Here’s the core logic:

pending_tasks = await redis.xpending(
    "recipe_pipeline", 
    "recipe_pipeline:group", 
    min_idle_time=300_000,  # 5 minutes in ms
    count=100
)

For each pending task, we extract the stream ID and fetch the full message using XREAD. Then, instead of XADDing it back blindly, we use XADD with a MAXLEN strategy to preserve stream health and append it to the main stream for redelivery.

But here’s the kicker: we don’t just requeue the raw message. We enrich it with metadata:

  • requeued_at: timestamp for observability
  • requeue_count: increment to track recovery attempts
  • next_offset: critical for order preservation (more on this in a sec)

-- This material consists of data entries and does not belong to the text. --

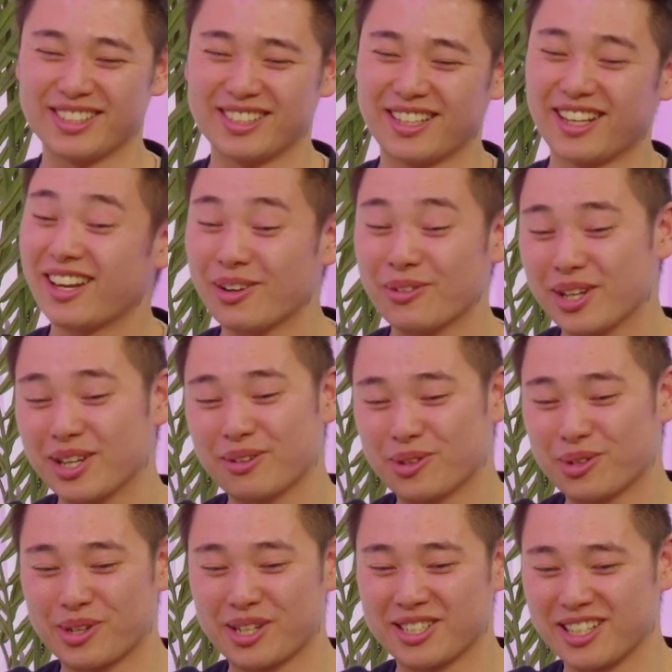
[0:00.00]
So like
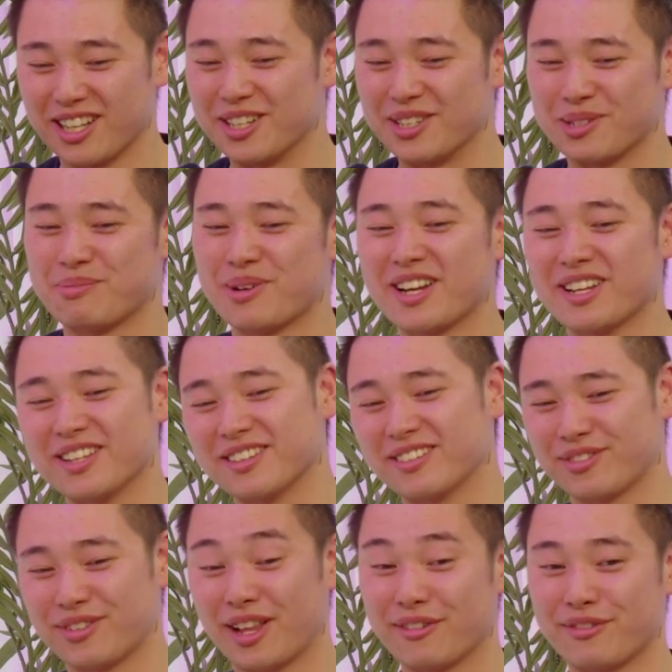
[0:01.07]
we went to like Japan
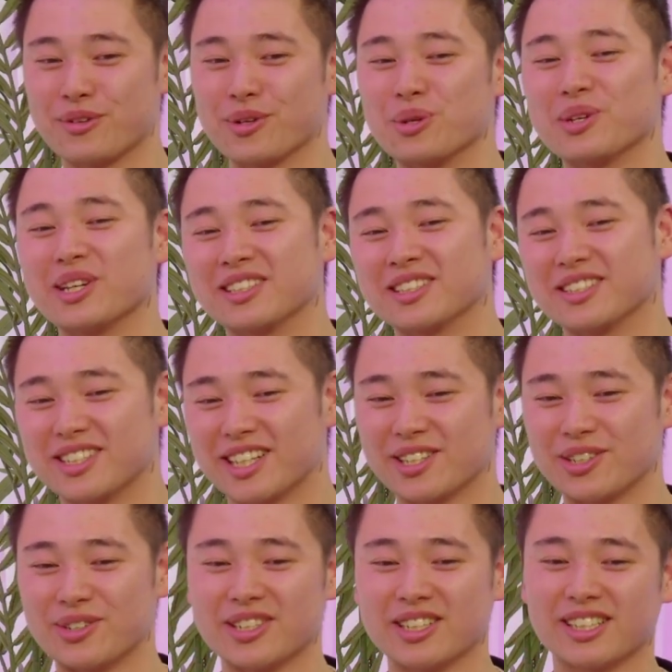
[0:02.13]
for like 3 weeks in
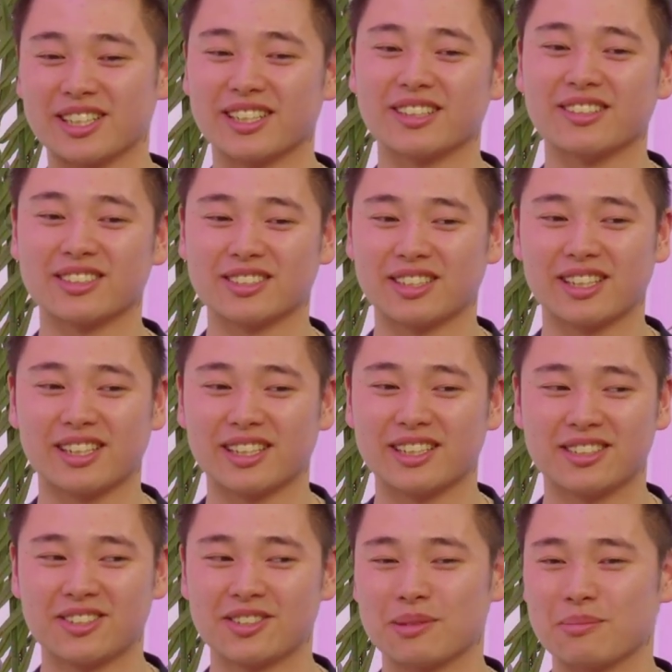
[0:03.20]
January, and then I was like,
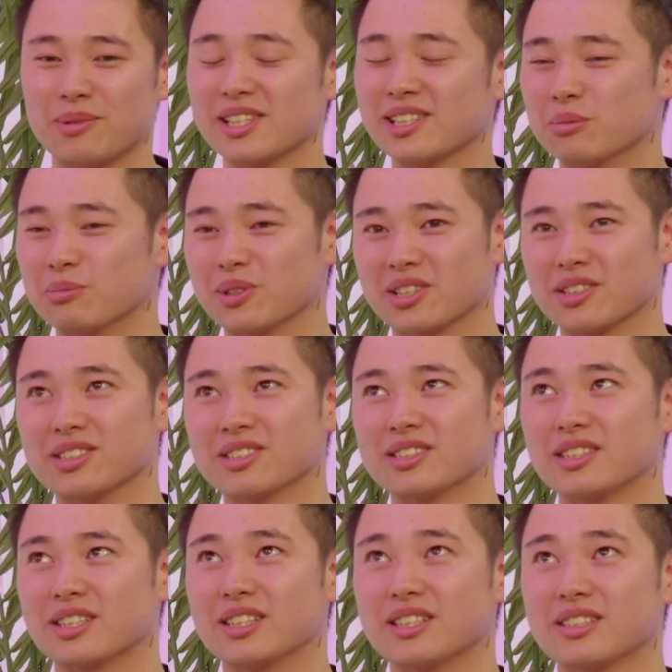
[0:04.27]
it's just a bliss
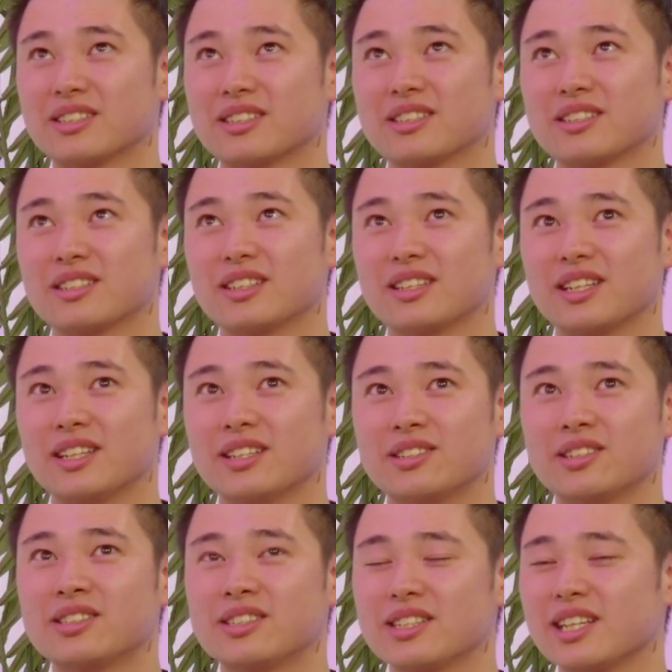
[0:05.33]
because it's
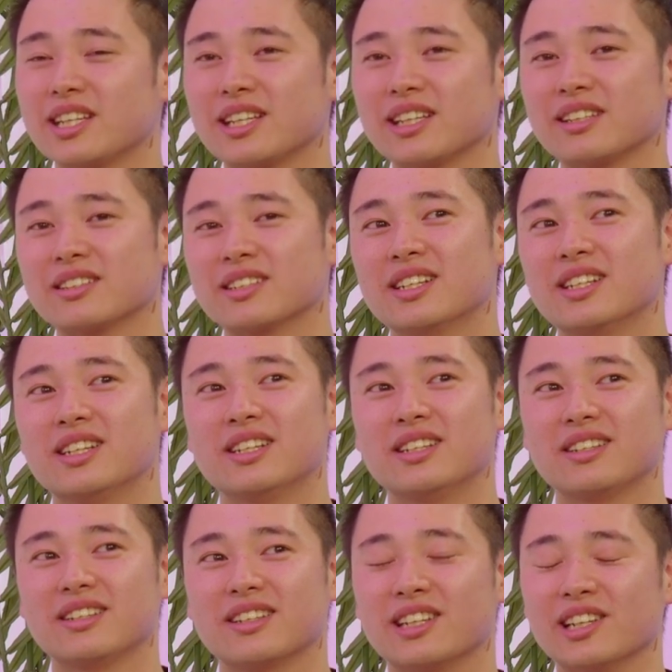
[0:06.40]
just seeing
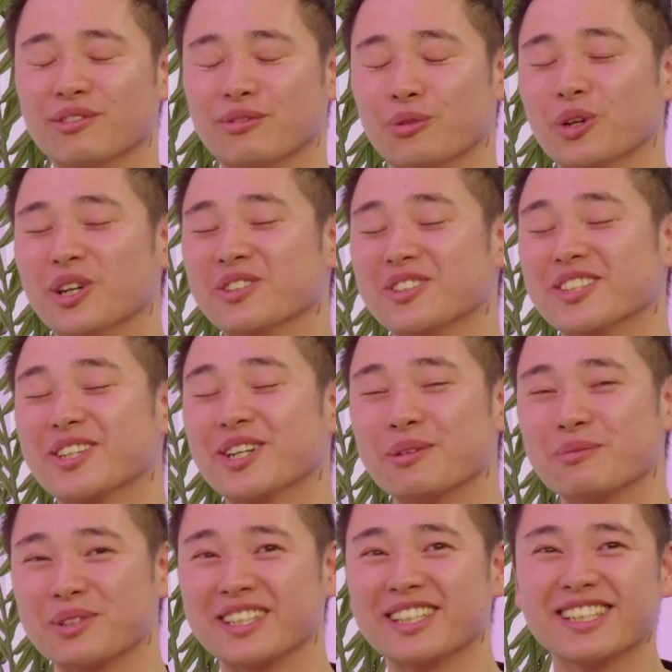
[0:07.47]
another world to
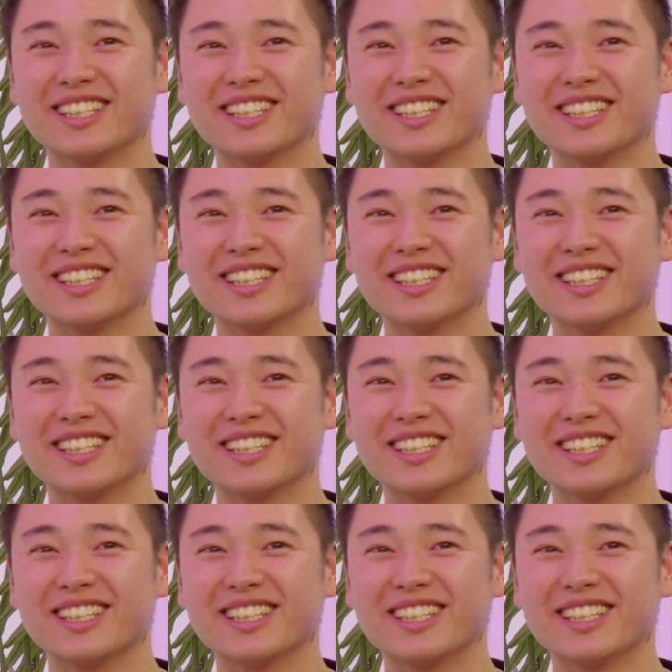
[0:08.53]
Derby.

We also made sure the endpoint uses request.app.state.redis — a lesson learned the hard way when an early version failed silently due to incorrect Redis instance binding. That fix was small but vital.

Security-wise, the endpoint is admin-only, protected by JWT and rate-limited. You don’t want just anyone reviving pipeline jobs.

Preserving Order with next_offset: No Skipped Steps

One of GhostGraph’s core guarantees is ordered processing within a recipe pipeline. Tasks are chained: step 2 must run after step 1. But if you requeue a job without context, you risk breaking that sequence.

Our pipelines use a logical offset system — each task has an offset field indicating its position in the workflow. When a job is requeued, we preserve its original offset, but we also set next_offset in the requeued message. This tells the worker: "when you finish, the next expected task should be this one."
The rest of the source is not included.